With a strategy based in the election of leftist leaders, the election of Evo Morales in Bolivia holds great promise towards a united anti-imperialist Latin America. Morales, an indigenous socialist, assumed the position of presidency in January of this year. He has spoken to the necessity of the nationalization of natural resources, redistribution of wealth, collaboration with Venezuela and Cuba, and has openly condemned U.S. imperialism.

Directly following Morales' election, Evo visited Cuba and Venezuela, signing cooperative agreements based on solidarity, humanism, and the advancement of Latin American integration. Evo and Fidel signed a bilateral agreement in which Cuba will fully equip two eye care centers, one in La Paz and the other in Cochabamba, which will provide free eye care to Bolivians. Additionally, Fidel extended 5,000 scholarships for the training of Bolivian doctors and specialists. With the help of Cuba and Venezuela, a program to eradicate illiteracy will begin in July, 2006. Evo and Chávez have agreed on a process in which Venezuela will help with Bolivia's Constitutional Assembly. Chávez has also promised to provide Evo's government with a $30 million donation for social projects. Furthermore, Venezuela will supply all of Bolivia's diesel fuel needs in direct exchange for Bolivia's agricultural products.

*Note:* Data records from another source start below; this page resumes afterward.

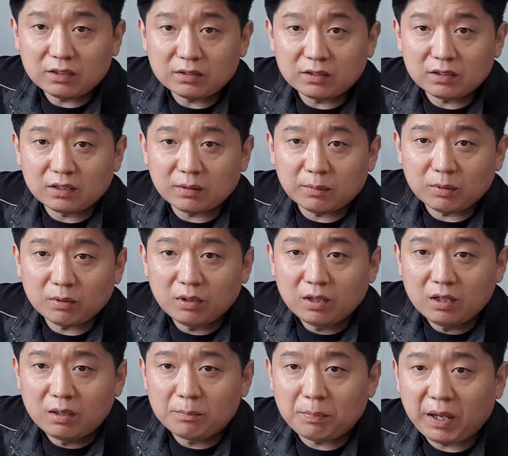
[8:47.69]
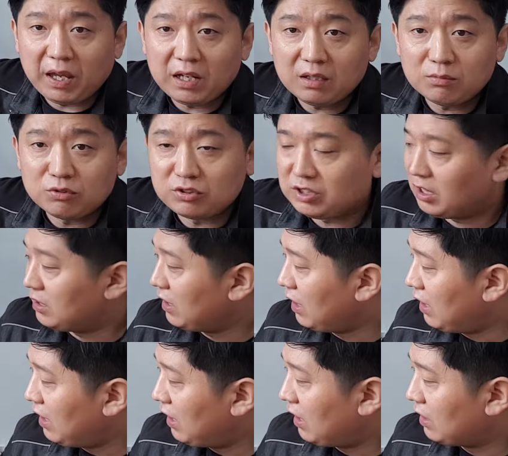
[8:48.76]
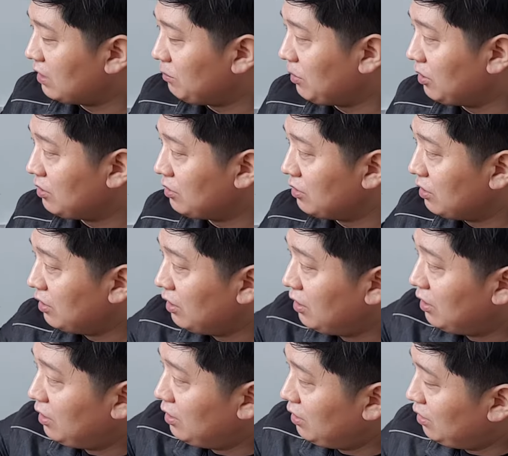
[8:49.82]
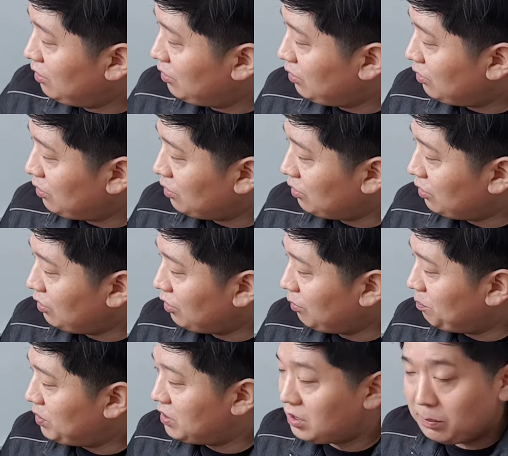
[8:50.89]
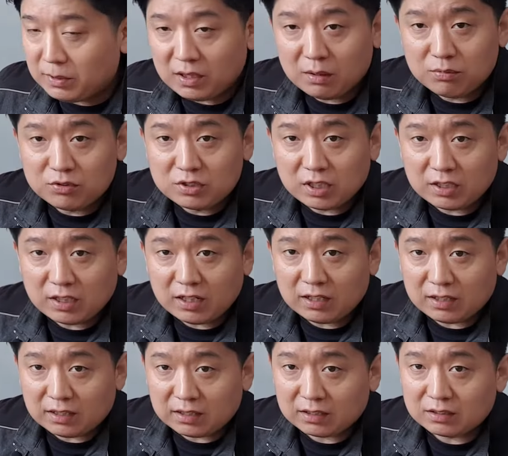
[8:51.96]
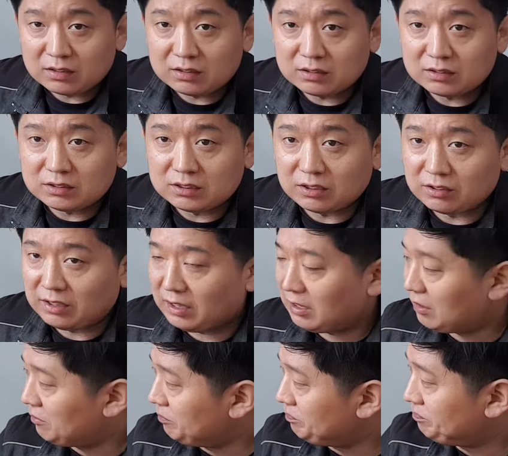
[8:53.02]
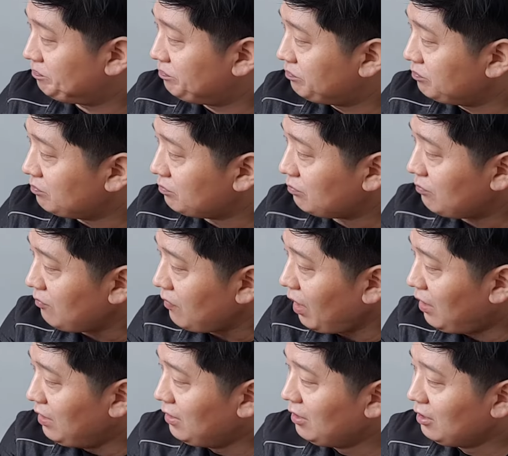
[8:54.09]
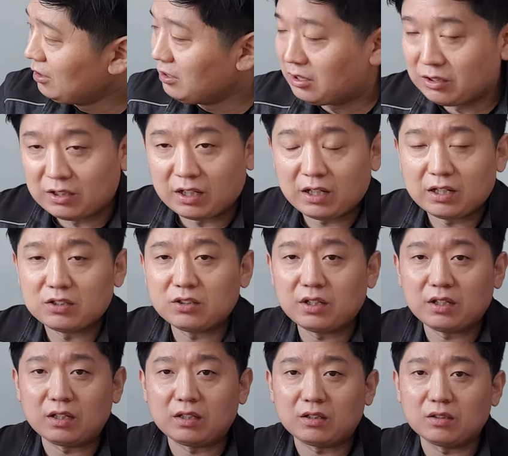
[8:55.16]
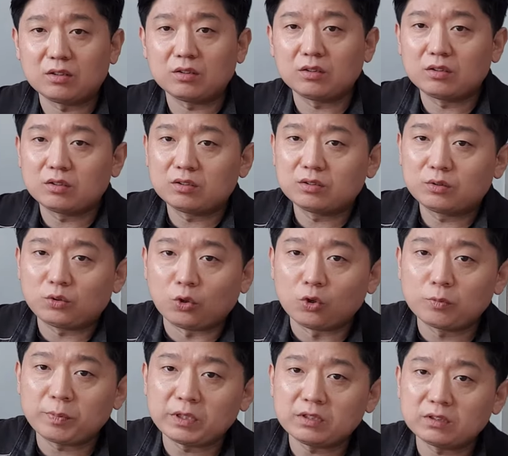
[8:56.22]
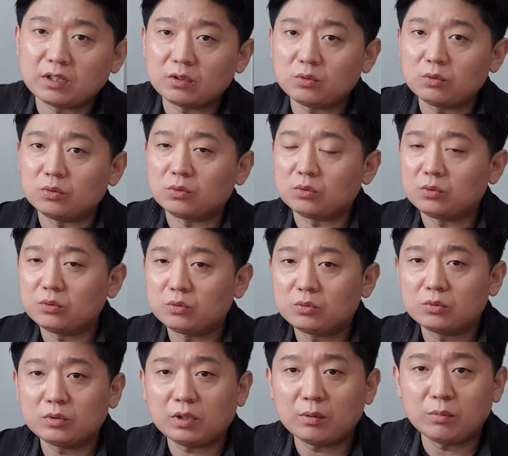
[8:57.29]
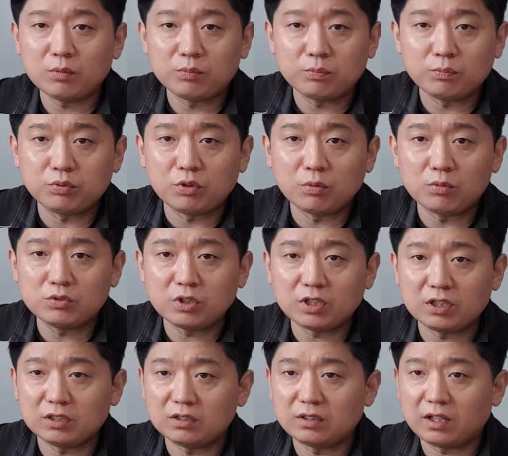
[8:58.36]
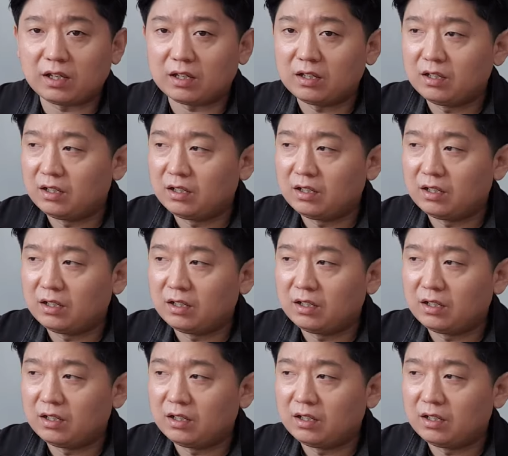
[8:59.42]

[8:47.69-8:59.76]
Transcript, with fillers: 근데 이게 뭐 팬이 문제냐 아니면은 이, 이거 PCB가 문제냐 그건데 이거 내가 예전에 교육받을 때도 한번 물어본 적이 있는데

Cuba and Venezuela's 'demonstration effect' of mutual exchange, rooted in humanism and solidarity, is breathing life into ALBA. Now, as Bolivia joins their ranks there is greater possibility for the vision of Martí and Bolívar. Evo Morales shares this vision, as he has stated, "Together, united, we are going to change history, not only in Bolivia but in all of Latin America and free ourselves from US imperialism."